Exercise requirements:
Transcribe these records exactly, dropping every picture.

Data extract:

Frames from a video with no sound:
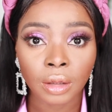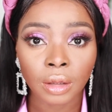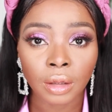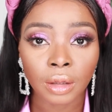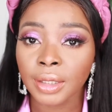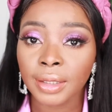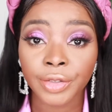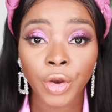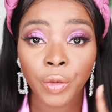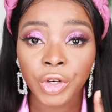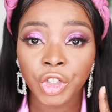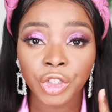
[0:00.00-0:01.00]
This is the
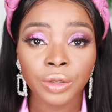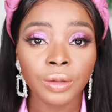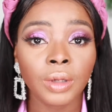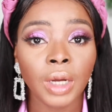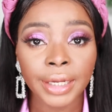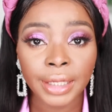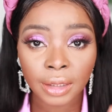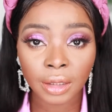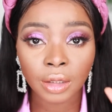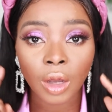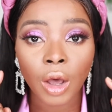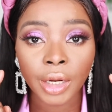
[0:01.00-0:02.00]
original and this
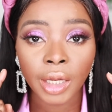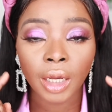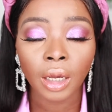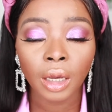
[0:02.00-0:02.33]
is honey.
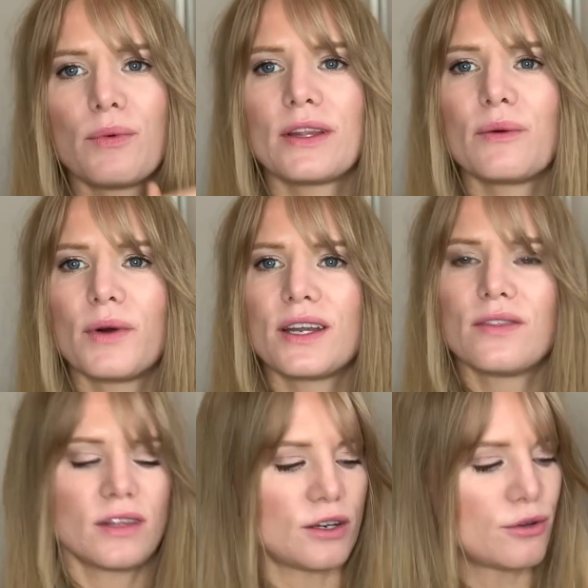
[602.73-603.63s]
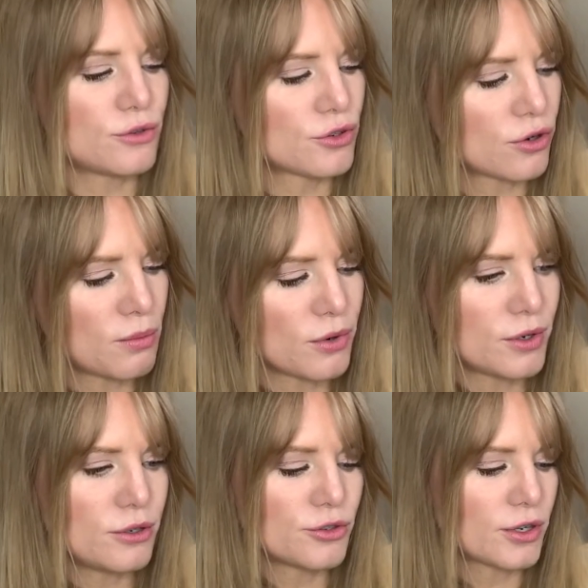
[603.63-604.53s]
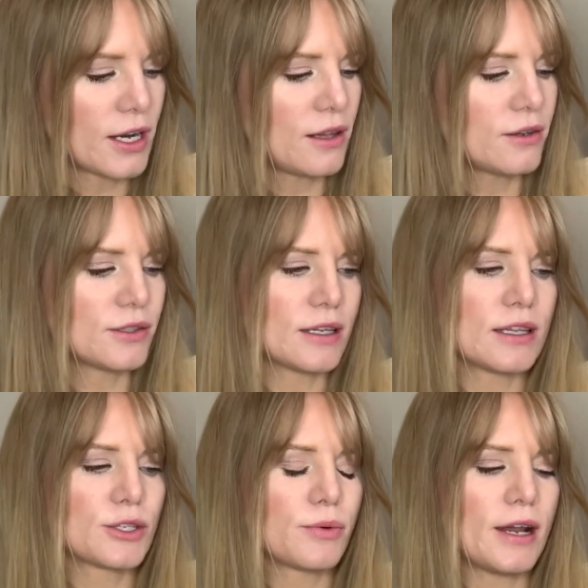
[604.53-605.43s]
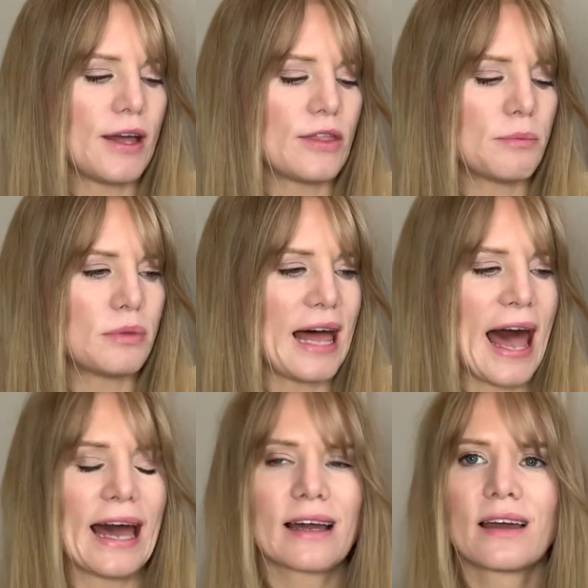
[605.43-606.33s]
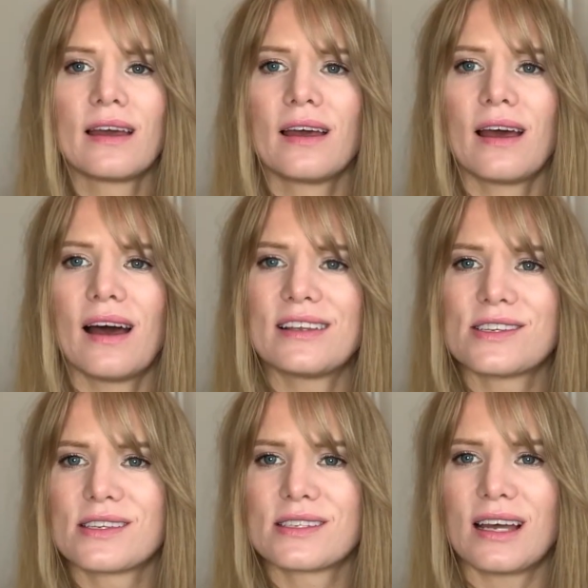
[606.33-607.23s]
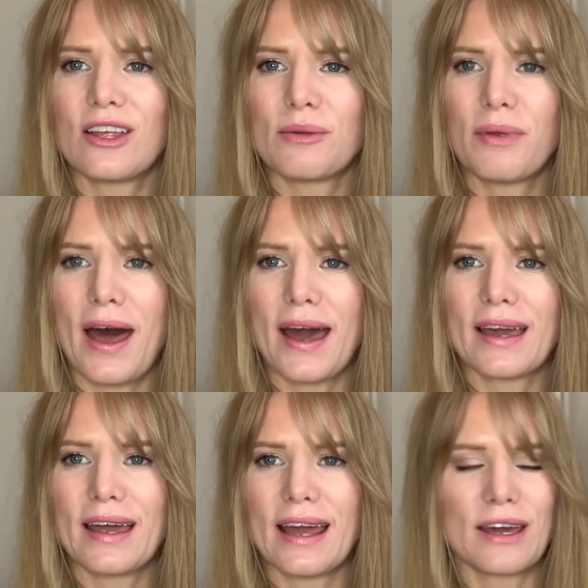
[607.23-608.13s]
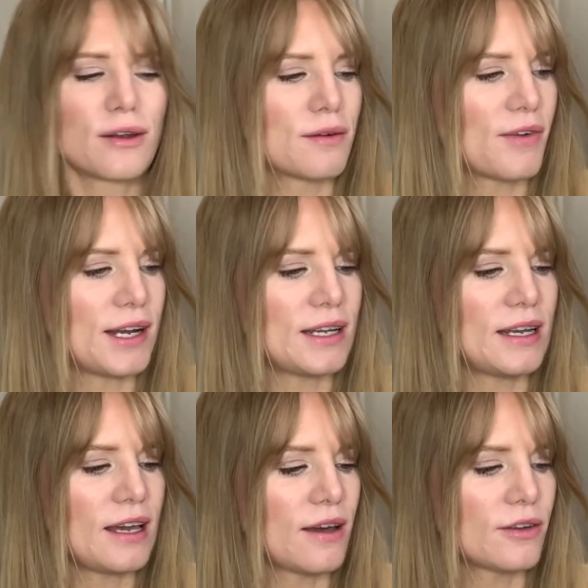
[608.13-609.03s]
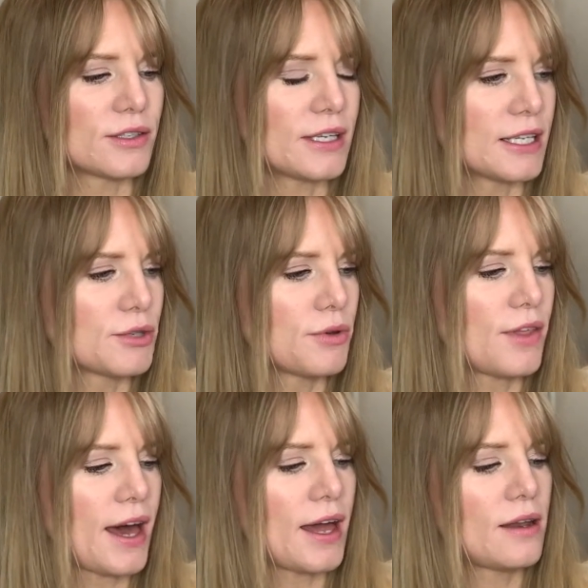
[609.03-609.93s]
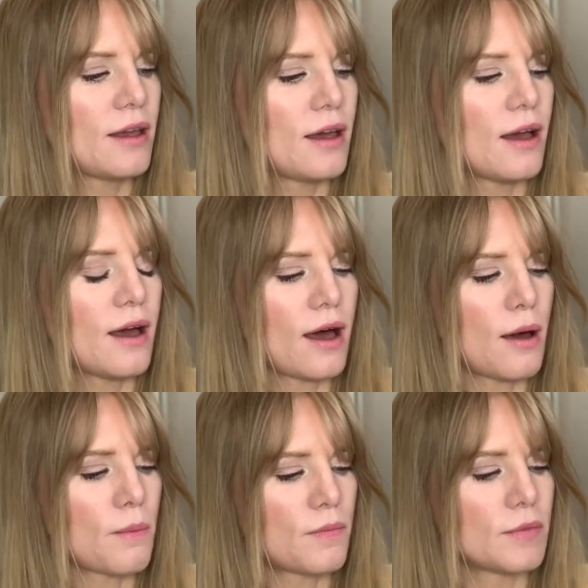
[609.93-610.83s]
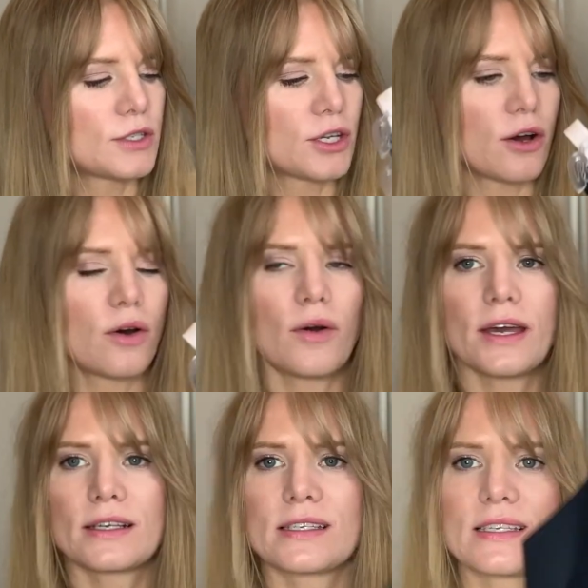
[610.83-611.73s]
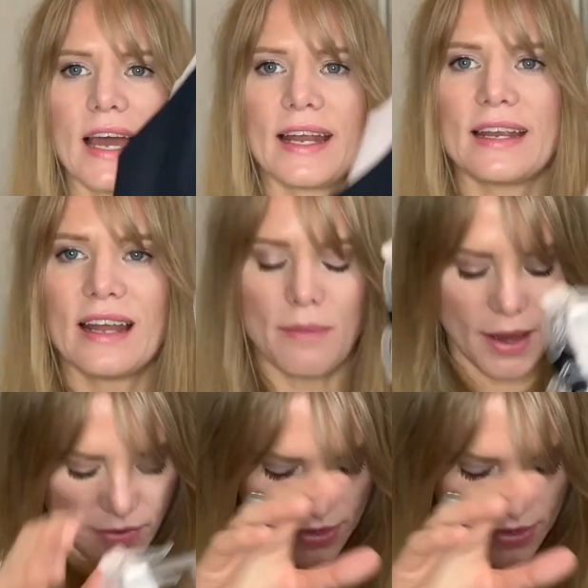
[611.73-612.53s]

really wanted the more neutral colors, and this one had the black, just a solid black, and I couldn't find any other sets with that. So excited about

Solved exercise:
Frames from a video with no sound:
[0:00.00-0:01.00]
This is the
[0:01.00-0:02.00]
original and this
[0:02.00-0:02.33]
is honey.
[602.73-603.63s]
[603.63-604.53s]
[604.53-605.43s]
[605.43-606.33s]
[606.33-607.23s]
[607.23-608.13s]
[608.13-609.03s]
[609.03-609.93s]
[609.93-610.83s]
[610.83-611.73s]
[611.73-612.53s]

really wanted the more neutral colors, and this one had the black, just a solid black, and I couldn't find any other sets with that. So excited about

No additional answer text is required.